La physique
Les chercheurs ont produit des réseaux 3D d'atomes piégés pour d'éventuelles tâches d'informatique quantique, mais la technologie standard ne permet pas beaucoup de contrôle sur l'espacement des atomes. Aujourd'hui, une équipe a créé un nouveau type de réseau 3D en combinant des pinces optiques (des points de lumière focalisée qui piègent les atomes) avec un phénomène optique connu sous le nom d'effet Talbot [1]. Le réseau de pinces 3D de l'équipe comporte des sites pour 10 000 atomes, mais avec quelques modifications simples, le système pourrait atteindre 100 000 atomes. Un tel agencement d’atomes pourrait éventuellement servir de plate-forme pour un ordinateur quantique avec correction d’erreurs.
Les réseaux optiques 3D existent depuis des décennies. La méthode standard pour les créer consiste à croiser six faisceaux laser pour générer un motif d'interférence 3D qui piège les atomes dans les points de haute ou de faible intensité (voir Synopsis : Localisation des qubits dans un réseau 3D). Ces systèmes à atomes froids ont été utilisés comme horloges de précision et comme modèles de systèmes à matière condensée. Cependant, l’espacement entre les atomes est fixé par la longueur d’onde de la lumière, ce qui peut limiter le contrôle que les chercheurs ont sur le comportement atomique.

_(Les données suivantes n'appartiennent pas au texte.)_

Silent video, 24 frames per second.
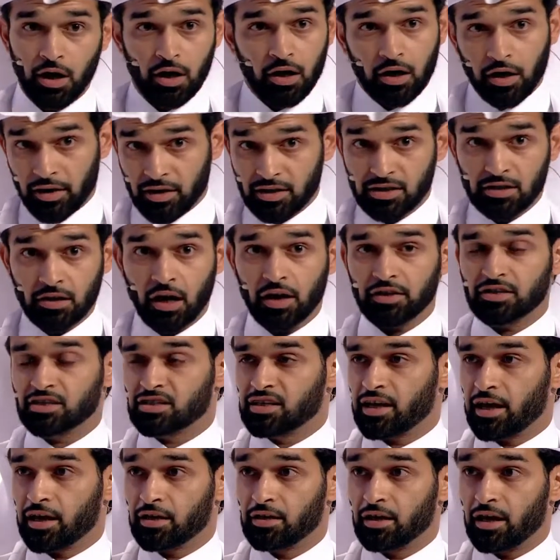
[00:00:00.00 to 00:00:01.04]
it is not
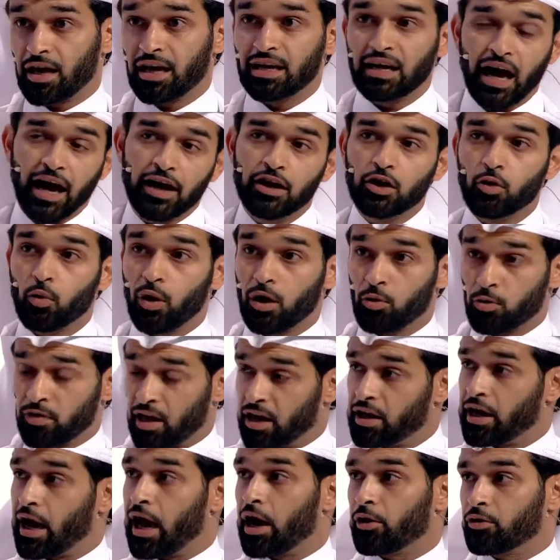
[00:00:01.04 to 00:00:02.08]
said in any way with
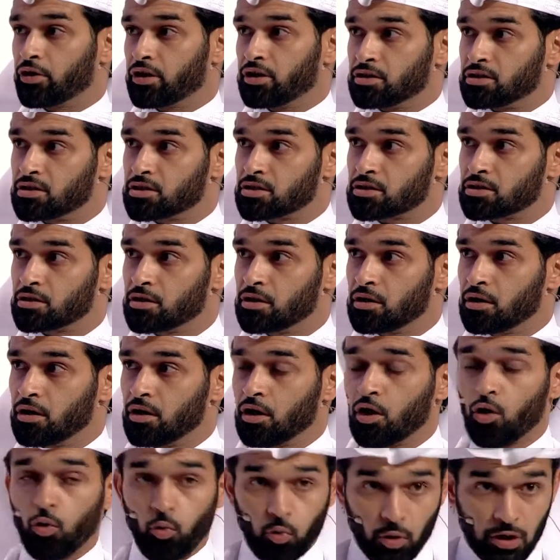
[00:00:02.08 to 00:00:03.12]
any arrogance.
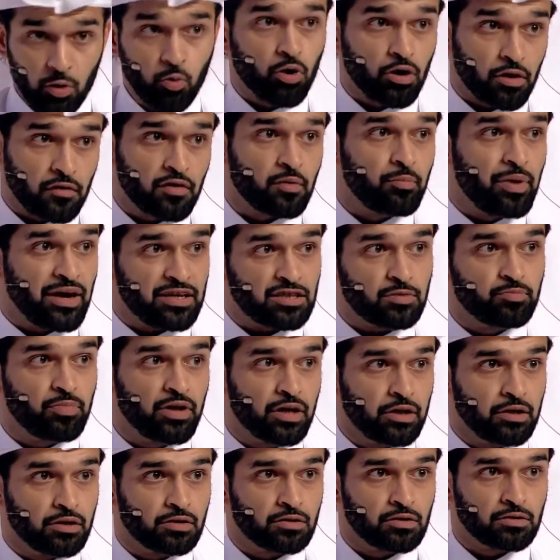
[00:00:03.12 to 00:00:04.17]
We were the best
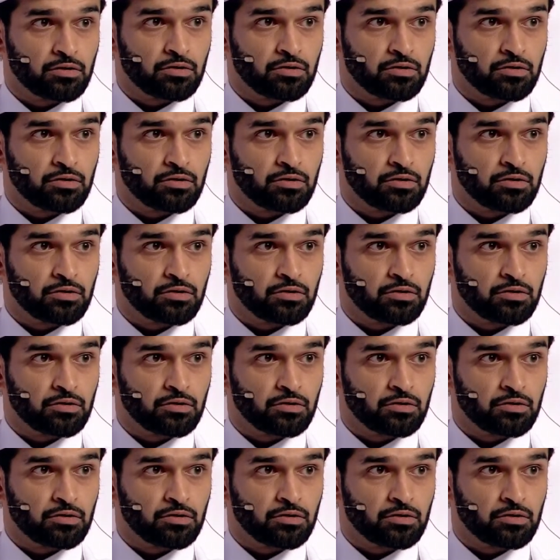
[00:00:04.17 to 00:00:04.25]
bid.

Les pinces optiques offrent une méthode alternative pour piéger et contrôler les atomes. Pour former un réseau de pinces, les chercheurs font passer un seul faisceau laser à travers un réseau de microlentilles (ou un dispositif similaire) qui concentre le faisceau en un motif 2D de plusieurs points lumineux. Les atomes sont automatiquement attirés vers les centres de ces points, formant un réseau dans un seul plan (voir Point de vue : atomes alcalins tenus avec une pince optique). «Nous transportons ces réseaux de pinces dans la troisième dimension», explique Malte Schlosser de l'Université technique de Darmstadt, en Allemagne.
Pour obtenir un réseau 3D, Schlosser et ses collègues ont profité de l'effet Talbot, un phénomène d'interférence qui se produit lorsque la lumière frappe une structure périodique, telle qu'un réseau de diffraction ou un réseau de microlentilles. La lumière sortant de la structure produit un motif d'interférence 2D de points lumineux à une distance fixe au-delà de la structure, mais génère également des plans de points supplémentaires parallèles au premier. L’effet Talbot a longtemps été considéré comme une nuisance pour la recherche sur les réseaux de pinces, car il crée des points lumineux « supplémentaires » qui piègent les atomes parasites, ce qui interfère avec les mesures. Les chercheurs ont transformé ce « bug en fonctionnalité » en réglant délibérément leur système optique pour piéger les atomes dans les points très lumineux, explique Schlosser.
Les chercheurs ont projeté un laser de 800 milliwatts sur un réseau de microlentilles, qui a produit un réseau carré 2D de 777 pièges à atomes au niveau du plan focal de la lentille. Mais grâce à l'effet Talbot, ce réseau 2D a été reproduit dans 17 plans parallèles, soit un total de 10 000 pièges à atomes. "Ces avions Talbot sont fournis gratuitement, nous n'avons donc pas besoin d'ajouter une puissance laser ou des faisceaux laser supplémentaires", explique Schlosser.
Pour démontrer leur système, Schlosser et ses collègues ont montré qu'ils pouvaient charger environ 50 % des pièges avec des atomes de rubidium et induire une transition optique dans tous les atomes d'un sous-réseau. À l’avenir, l’équipe prévoit d’utiliser un faisceau laser focalisé pour exciter sélectivement un seul atome. Un tel contrôle optique pourrait permettre aux chercheurs de « lire » l'état de l'atome ou de le placer dans un état dit de Rydberg qui lui permettrait d'interagir avec ses voisins. Le contrôle des interactions atome-atome a déjà été démontré dans des réseaux de pinces 2D. Schlosser prévoit des interactions atome-atome dans le réseau 3D, mais actuellement l'espacement entre les plans est trop grand (environ 100 µm) ; une distance de 10 µm ou moins serait requise.
En plus de réduire l’espacement du réseau, l’équipe prévoit d’explorer d’autres géométries de pièges, telles que des motifs hexagonaux qui pourraient imiter des matériaux comme le graphène. Les chercheurs travaillent également à augmenter la puissance du laser. Plus de lumière augmentera le nombre de pièges dans le réseau. Ils estiment que doubler la puissance permettrait d’obtenir 30 000 pièges et que la quadrupler devrait en produire près de 100 000.